═══ RECORD EXTRACTS ═══

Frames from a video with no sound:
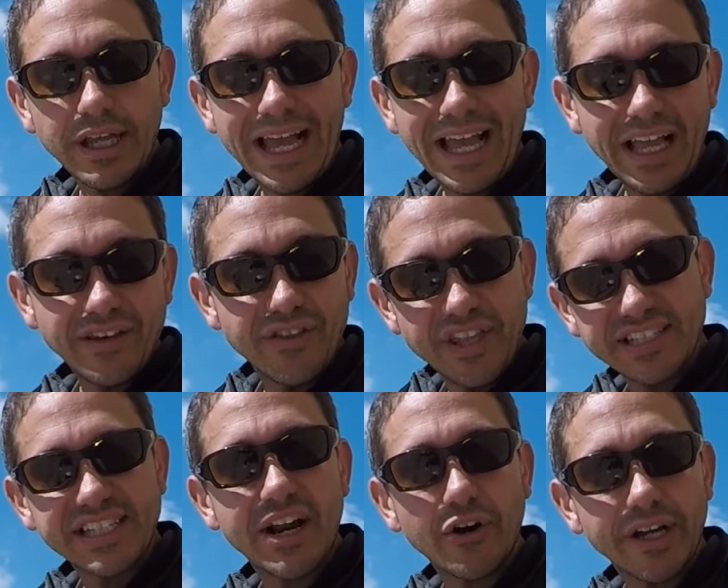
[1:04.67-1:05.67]
and this
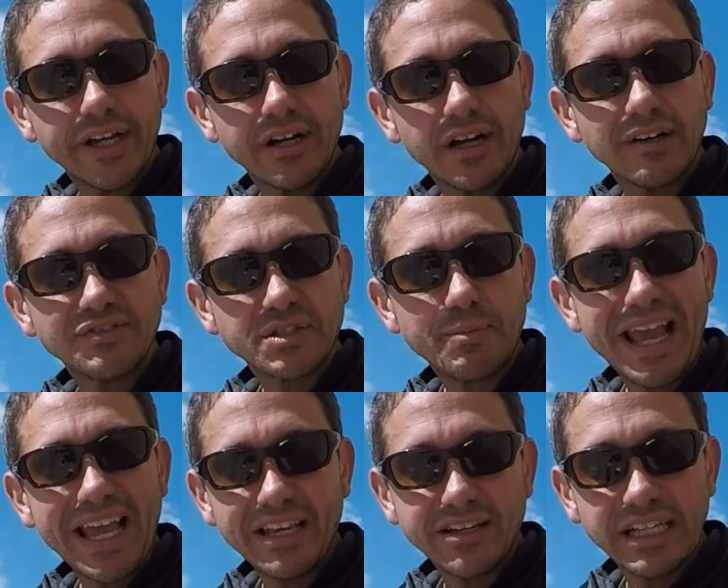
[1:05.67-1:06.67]
area of
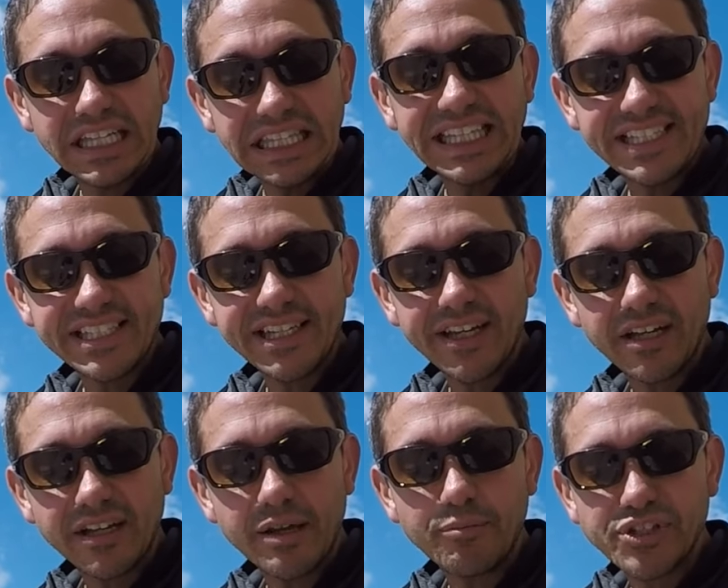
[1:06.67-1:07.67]
Spain, Galicia
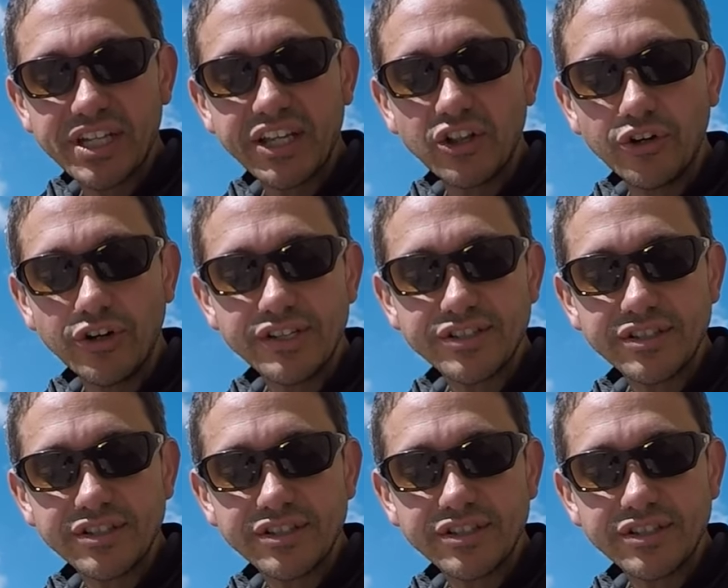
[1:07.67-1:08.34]
in particular,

═══

● **EXERCISE**
Repeat the listing verbatim. Skip the pictures.

● **EXERCISE RESULT**
Frames from a video with no sound:
[1:04.67-1:05.67]
and this
[1:05.67-1:06.67]
area of
[1:06.67-1:07.67]
Spain, Galicia
[1:07.67-1:08.34]
in particular,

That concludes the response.